Kısmen de olsa, sokağa çıkma yasağı kaldırılınca, Şehr-i Beyza’mızı şöyle bir tavaf ediverdim.

Yeterli miktarda yağış almamış olmalarına rağmen, ağaçlar meyvelerini yetiştirebilmek için çok yoğun bir çaba sarf ediyorlar.

Sebze fidanları toprakla buluşmuş, marul, roka gibi ürünler afiyetle yenmeye başlandı, domates, biber, salatalık gibi ürünler ise kısa süre içerisinde sofralardaki yerlerini alabilmek için can atıyorlar.

Monas’tan başlayıp Değirmenköy’e kadar, hobi bahçeleri dolmuş.

Ellerinde çapa, kürek, su bidonu veya hortum, çoluk çocuk,  bilen bilmeyen, eli yakışan yakışmayan, toprakla meşguller. İnsanlar topraktan geldiklerini ve tekrar toprağa döneceklerini, sanki yeni akletmişler gibi, hepsinin yüzünde huzur ve gözlerinde mutluluk ifadeleri yansımış.

Doktor, avukat, esnaf, öğretmen, memur,  emekli, üç beş yüz ya da bir iki bin metre kare yer alarak, etrafını tel çitle çevirmişler. Sadece kendi sebze, meyve ihtiyaçlarını ilaçsız, tamamen doğal olarak üretmek ve eşiyle dostuyla yiyebilmek niyetiyle zevkle çalışıyorlar.

İnsanların toprakla buluşmasına vesile olan korona’ya bu durumda bile, teşekkür edecek değiliz ya!

Malumunuz, son yüz yılın en büyük sağlık sorunu olan korona belası, hala yakamızı bırakmadı. Virüsün bulaşmasından korunmak amacıyla, kapandıkları evlerinden çıkarak toprakla uğraşmaları insanlar için harika bir terapi oldu.

Hobi maksatlı bahçe arayışına giren apartman dairesinde yaşayanların, değerinden kat be kat fazlaya ödeyerek aldıkları tarlalar, bir kısım köylünün yüzünü güldürmüş. Çünkü toprağa ve üretime yaptığı masraf ve emeğinin karşılığını her dönemde tam olarak alamayan köylüler, en azından şu dönemdeki bir kısım borçlarından kurtulmuşlar.

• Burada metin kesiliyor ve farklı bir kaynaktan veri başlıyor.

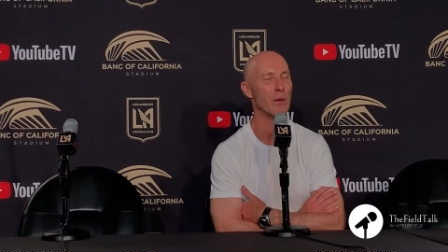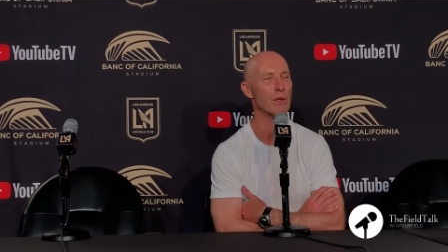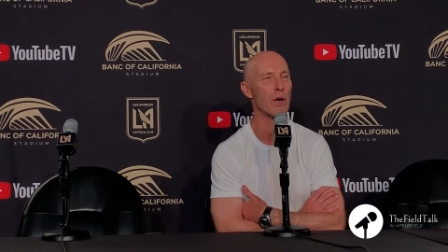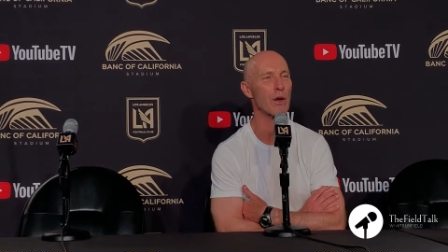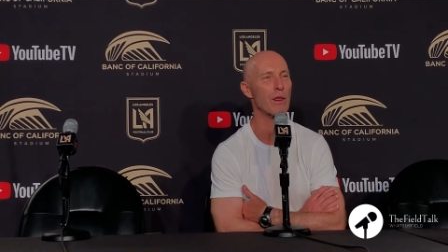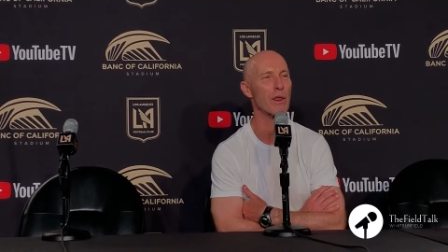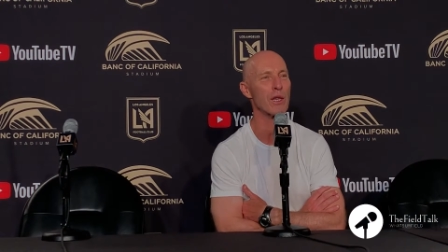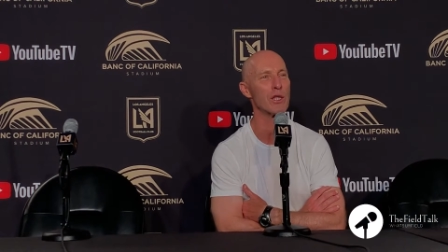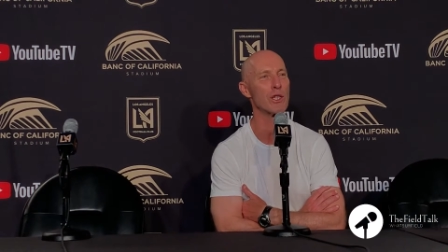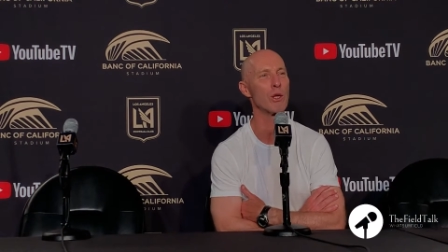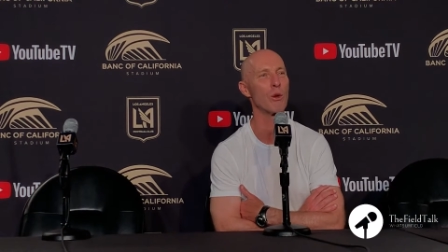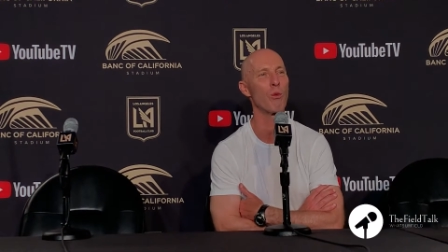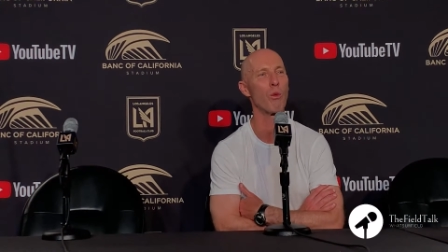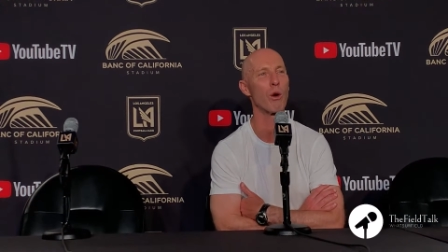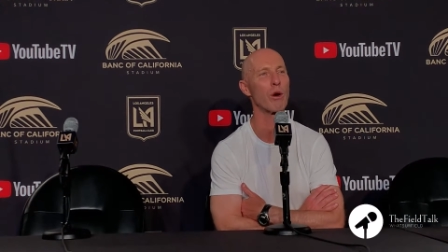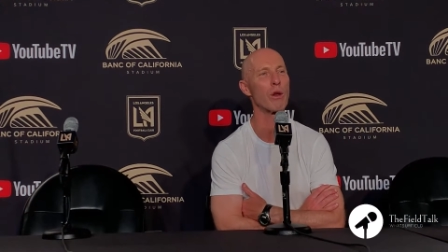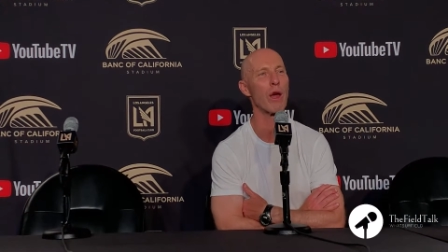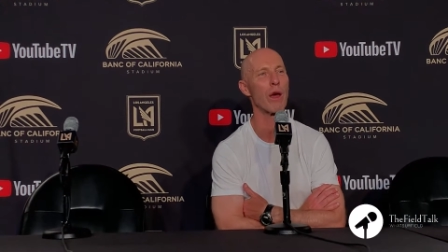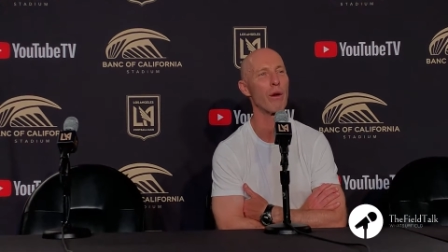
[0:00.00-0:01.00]
Those are things you
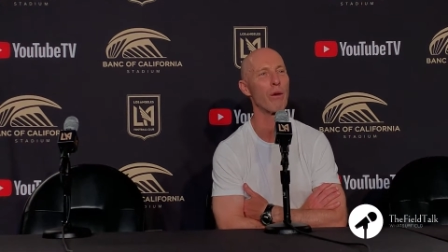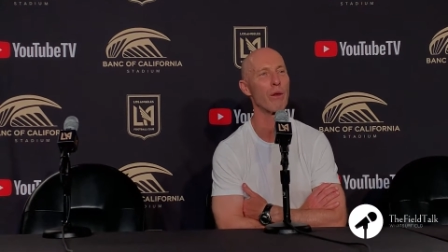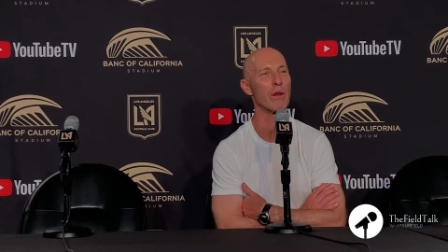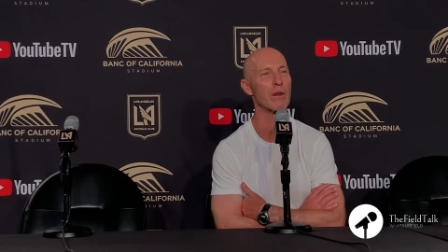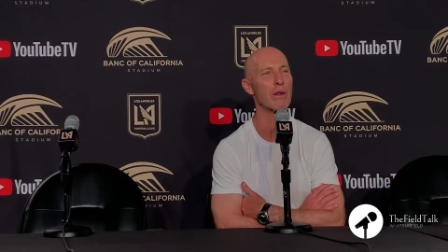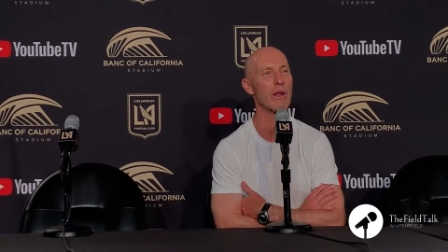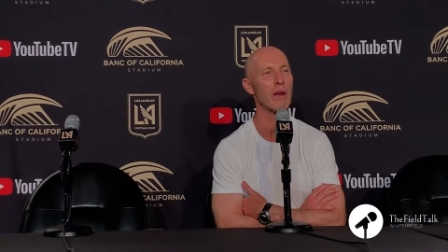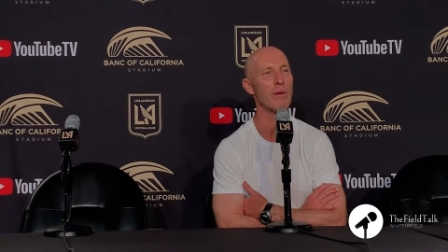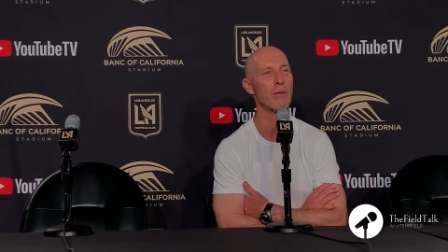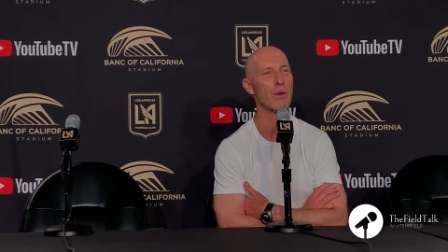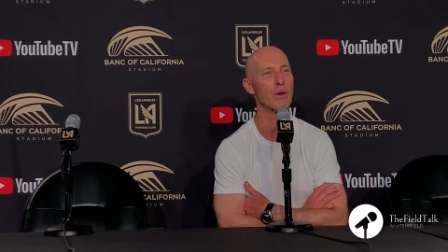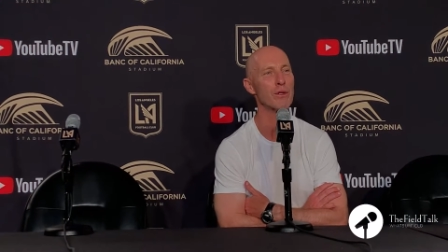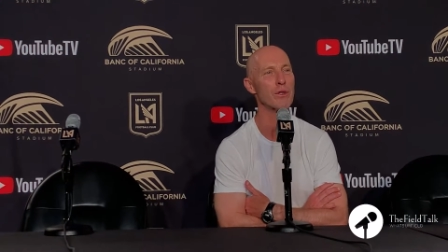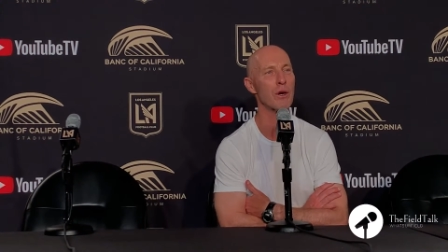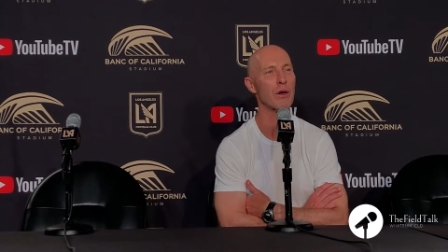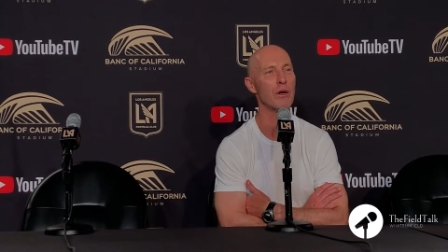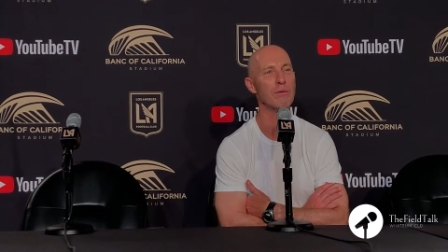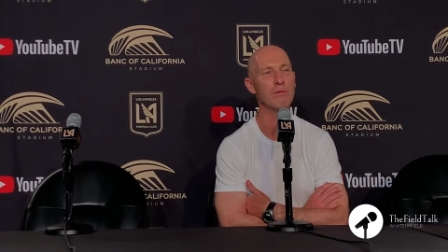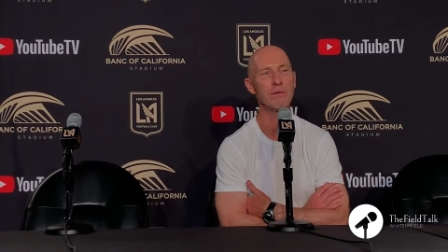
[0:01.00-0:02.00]
work on all the time.
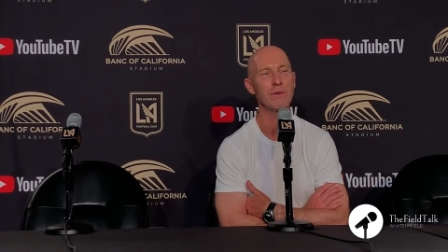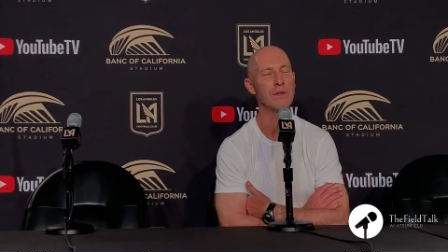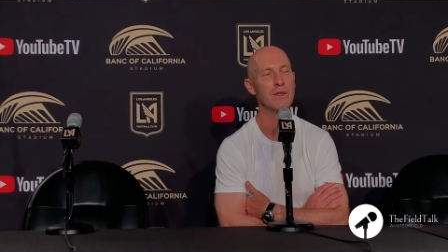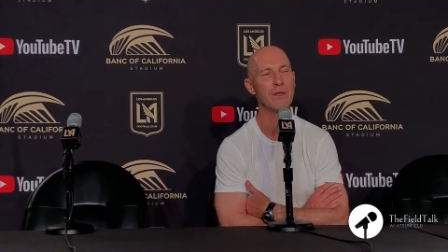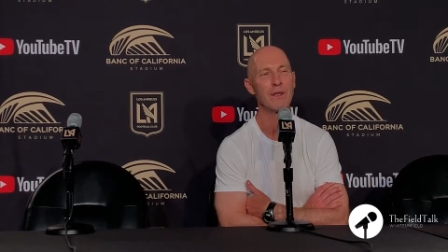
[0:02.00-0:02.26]
Those are,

Şehir nüfusunun yükünü çeken büyük mahallelerdeki plansızlık, hem görüntü kirliliğine hem de yeşilin katledilmesine vesile oldu. İmarlı olmasına rağmen, alt yapı yetersizliği ve yeşil alan kıtlığı, bölgede yaşayan insanları farklı arayışlara itti. Artık günümüzde, müstakil evler ve siteler, daha aranır oldular.

Özellikle çocuklarımıza toprağın değerini, üretmenin keyfini ve emek vermenin kıymetini, göstererek anlatmalıyız. Eğer şartlarınız böyle bir yer edinmenize imkan vermiyorsa, bir arkadaşınızın yerine ara sıra da olsa giderek, çocuklarınızın çıplak ayakla toprakla buluşmasına fırsat oluşturun. Toprağın vücudunuzdaki olumsuz enerjiyi, huzursuzluğu ve vücut yorgunluğunuzu, mıknatıs gibi çekip aldığına inanın şahit olacaksınız.

Doğayla iç içe, stresten uzak,  temiz hava ve sofrasına koyacağı yiyeceğini üretmesini öğrenen bir toplum olmak için, bu küçük bahçeler, inanın çok doğru bir seçim olmuş.

Tarladaki toprakta mikrop olmaz, bırakın çocuklarınızın üstü başı, yüzü gözü toz, toprak, çamur olsun. Bu onların televizyon, bilgisayar ve ellerindeki telefonlarla zaman öldürmelerinden, çok daha faydalı.

21 yıl önce bahçeye, ilk ağaç fidanını ve domates fidesini diktiğim günden beri, toprakta yetişenlere maddi gözle bakmak yerine, verilen emeklerin çok daha değerli olduğunu, bizzat yaşayarak öğrendim. Çünkü biz ağaçları çalı, yeşillikleri ot olarak gösteren nesilden gelmiştik, ne zaman ki toprağa fidan ve fide dikmeye başladık, işte o günden beri, arpa buğday dışındaki üretimin kıymetini de anladık.

Pazara çıktığımda, gözlerim üretici köylüleri arar ve pazarlık etmeden, sadece alacağım miktarı söyleyerek, parasını öderim. Onların aldıkları para sonuna kadar alın teri, sonuna kadar nasırlı ellerinin karşılığı, helal-i hoş olsun.